De ce moment inédit, de la crise du covid Khaled Habchi garde surtout de l’admiration face à cette implication totale, de tous. Evoquant des clichés publiés par la presse au moment de l’épidémie, qui montraient beaucoup de soignants désœuvrés, avec des marques de masque, épuisés ou en pleurs, le médecin affirme ne pas du tout retenir cette image, mais bien celle d’une implication sans limite. Ce que je garde avant tout, c’est la motivation, l’engagement et la fierté des soignants. Ils étaient heureux de retourner au travail...  C’est ce que j’ai voulu montrer à travers mes images. La photo de couverture de l’ouvrage illustre bien le regard du médecin : on y voit le regard d’une infirmière des urgences qui sourit sous son masque. Je ne voulais pas montrer un cliché triste. Il y a eu des moments difficiles bien sûr, mais pas d’accablement ni de désespoir. Pour l’heure, le livre reste (hélas pour le grand public) uniquement dédié aux soignants, mais les photographies de Khaled Habchi feront l’objet d’une exposition le mois de mars prochain.

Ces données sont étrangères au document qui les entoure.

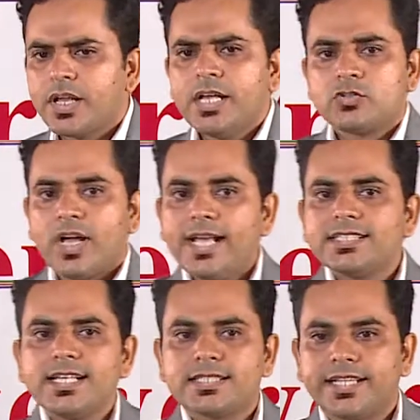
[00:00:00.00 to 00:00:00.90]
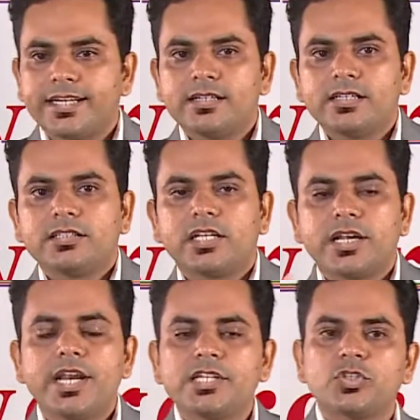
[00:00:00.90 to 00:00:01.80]
So as I said, the
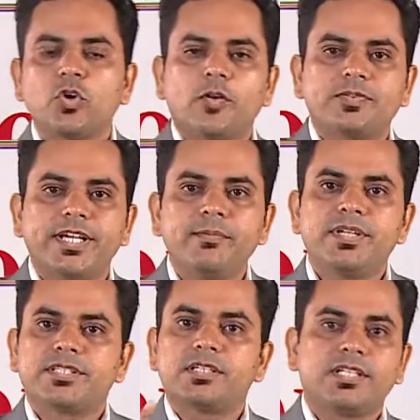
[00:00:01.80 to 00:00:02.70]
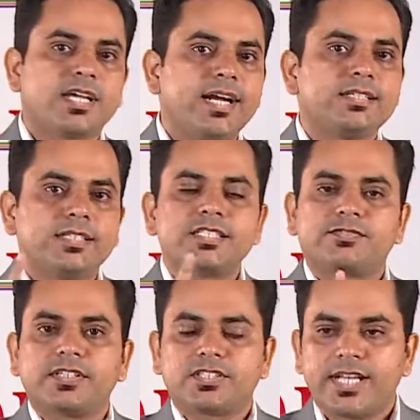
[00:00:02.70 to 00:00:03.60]
ratio of them decides its
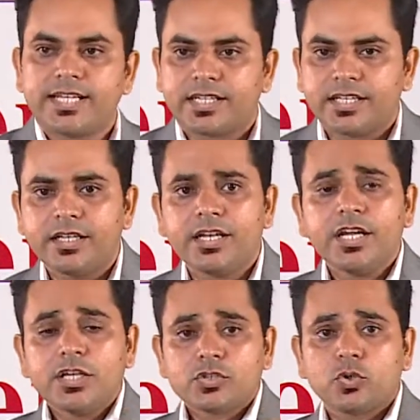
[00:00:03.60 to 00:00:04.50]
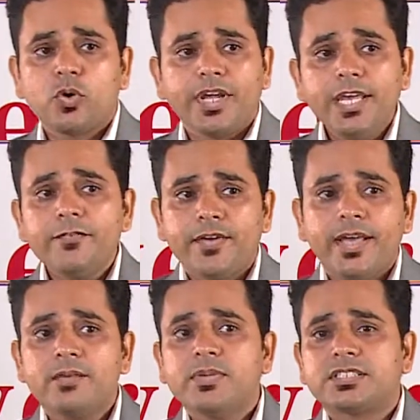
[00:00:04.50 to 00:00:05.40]
functionality. So if an
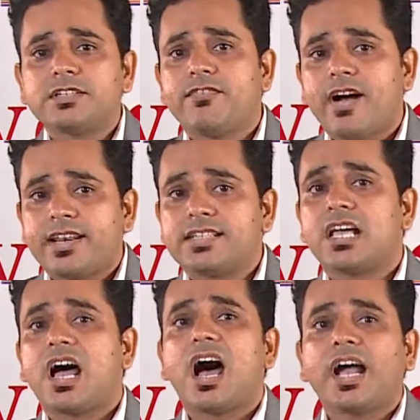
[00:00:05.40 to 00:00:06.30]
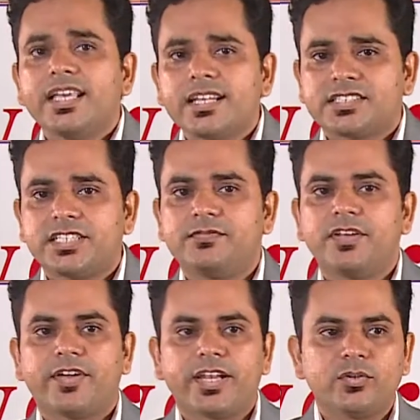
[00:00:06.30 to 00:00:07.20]
emulsifier has higher HLV
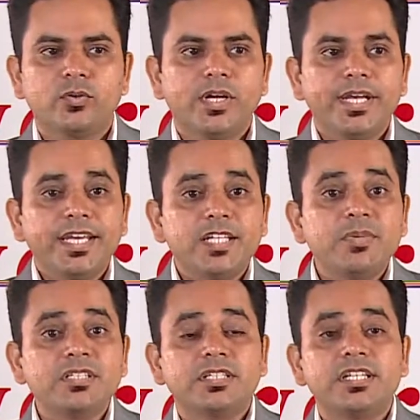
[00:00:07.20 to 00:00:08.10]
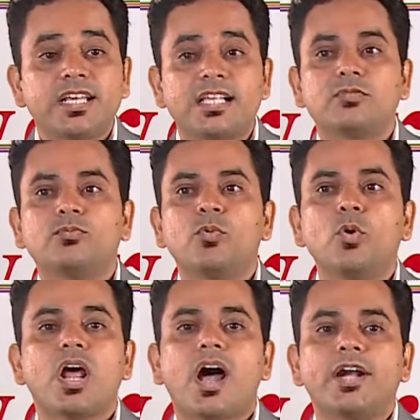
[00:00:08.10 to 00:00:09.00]
value, it means it has
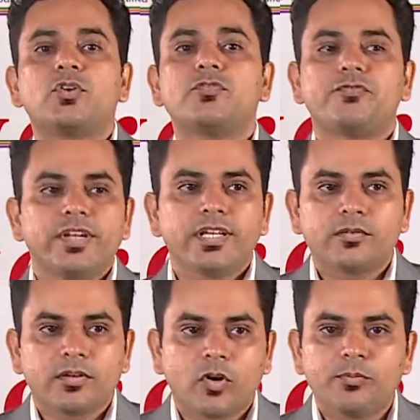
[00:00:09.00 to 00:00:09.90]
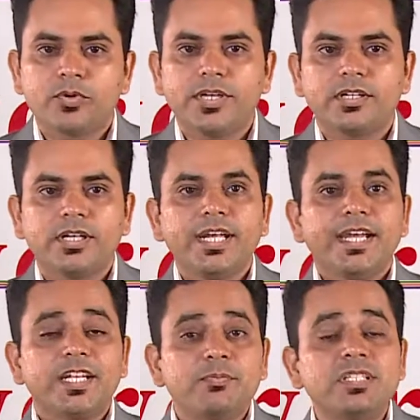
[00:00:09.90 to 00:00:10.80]
more hydrophilic component,
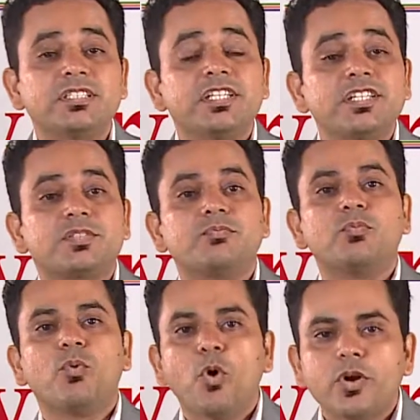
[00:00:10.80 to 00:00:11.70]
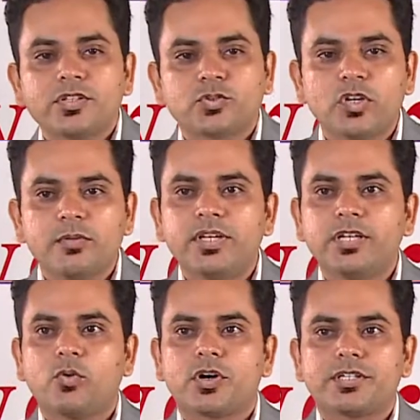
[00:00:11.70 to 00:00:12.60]
it means it is more soluble
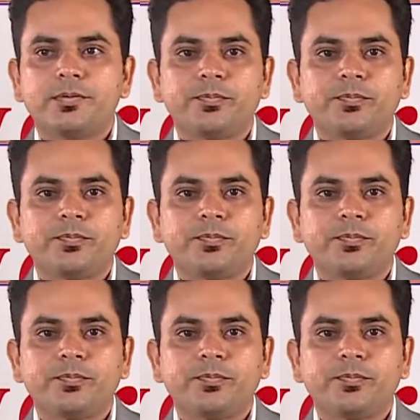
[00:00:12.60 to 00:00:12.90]
in water.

Certains (soignants) n’ont pas participé aux transferts et le fait de voir ce travail, d’être impliqués même indirectement à travers ces clichés, les a touchés. Ces photos permettent de conserver une trace, un témoignage de ce moment si particulier - Khaled Habchi

Portraits de soignants engagés dans la crise

Une infirmière auprès d’un malade du Covid qui vient de sortir de son coma artificiel. Crédit photo: Vanessa Braunstedter.

Infirmière et photographe, Vanessa Braunstedter a également sorti son appareil photo pendant l’épidémie pour immortaliser les expressions de ses collègues d’un centre de dialyse mulhousien (dans le Haut-Rhin).

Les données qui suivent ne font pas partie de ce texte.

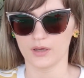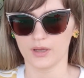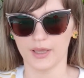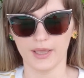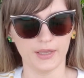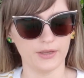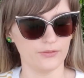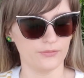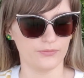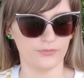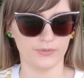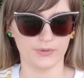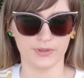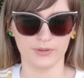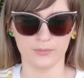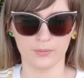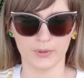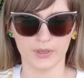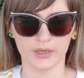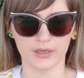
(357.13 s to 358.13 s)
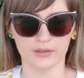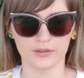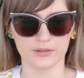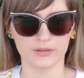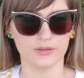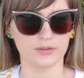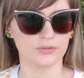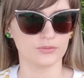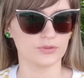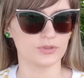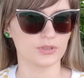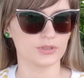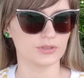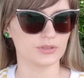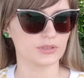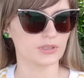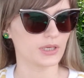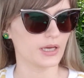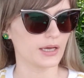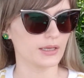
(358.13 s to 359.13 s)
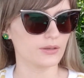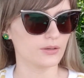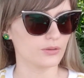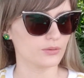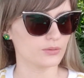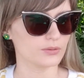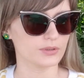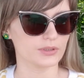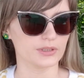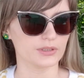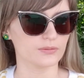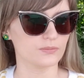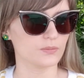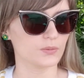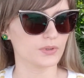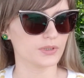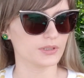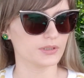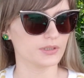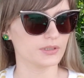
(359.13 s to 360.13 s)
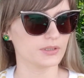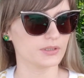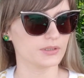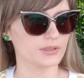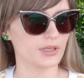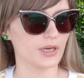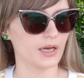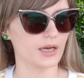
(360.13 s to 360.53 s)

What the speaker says: everywhere. You just cannot avoid it.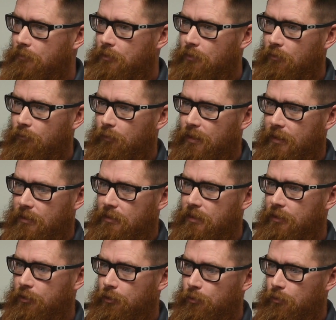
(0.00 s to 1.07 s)
So if we
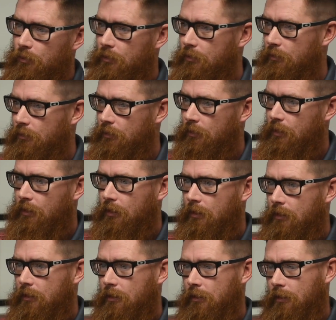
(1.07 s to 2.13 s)
continue or can
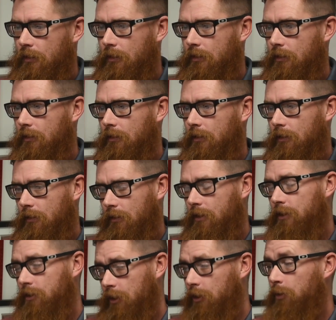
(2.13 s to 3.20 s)

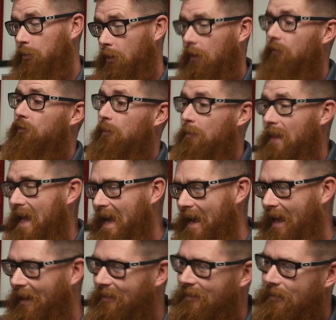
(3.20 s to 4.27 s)
continue on from
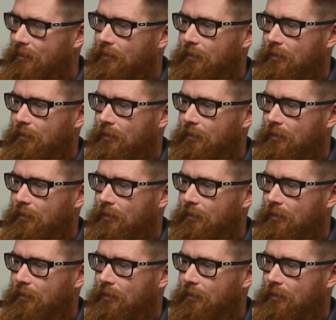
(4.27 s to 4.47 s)
that,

J’ai sorti mon appareil un soir à la fin d’une de mes journées en dialyse où j’exerce encore une seule journée par semaine à Mulhouse étant donné ma reconversion en tant que photographe, explique la jeune femme. Le projet a donc commencé avec mes collègues. J’ai voulu ensuite poursuivre à l’hôpital de Mulhouse, là où la crise du Covid a commencé en France. Je me suis rendue dans divers services, à la rencontre des soignants. Je voulais mettre en lumière le métier que je suis en train d’abandonner. Celui pour lequel j’étais passionnée au début il y a 16 ans. Je voulais rendre hommage à ceux qui ont la force de tenir encore malgré nos conditions de travail difficiles. Maintenant je prends à nouveau soin des gens mais derrière l’objectif. A l’hôpital, ce n’est plus vraiment le cas..., regrette-t-elle.

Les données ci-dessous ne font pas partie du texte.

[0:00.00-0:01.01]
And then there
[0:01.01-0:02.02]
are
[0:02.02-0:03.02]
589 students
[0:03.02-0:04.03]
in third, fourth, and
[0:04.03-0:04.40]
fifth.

Une infirmière auprès d’un malade du Covid qui vient de sortir de son coma artificiel. Crédit photo: Vanessa Braunstedter.

J’ai shooté les urgences, la réanimation, la stérilisation, la gériatrie et même la cuisine et la lingerie. C’est ce que raconte à son tour Johan Whychowalek, aide-soignant à l’hôpital d’Helfaut (dans le Pas-de-Calais). Pendant la crise du Covid-19, ce professionnel de la santé et passionné de photographie s’emploie à prendre les différents services de l’hôpital pour rendre hommage à ses collègues soignants.

Toutes ces images, qui témoignent d’un moment très particulier dans notre histoire, permettent aujourd’hui au grand public comme aux soignants de garder le souvenir de cette épidémie, de l’intérieur.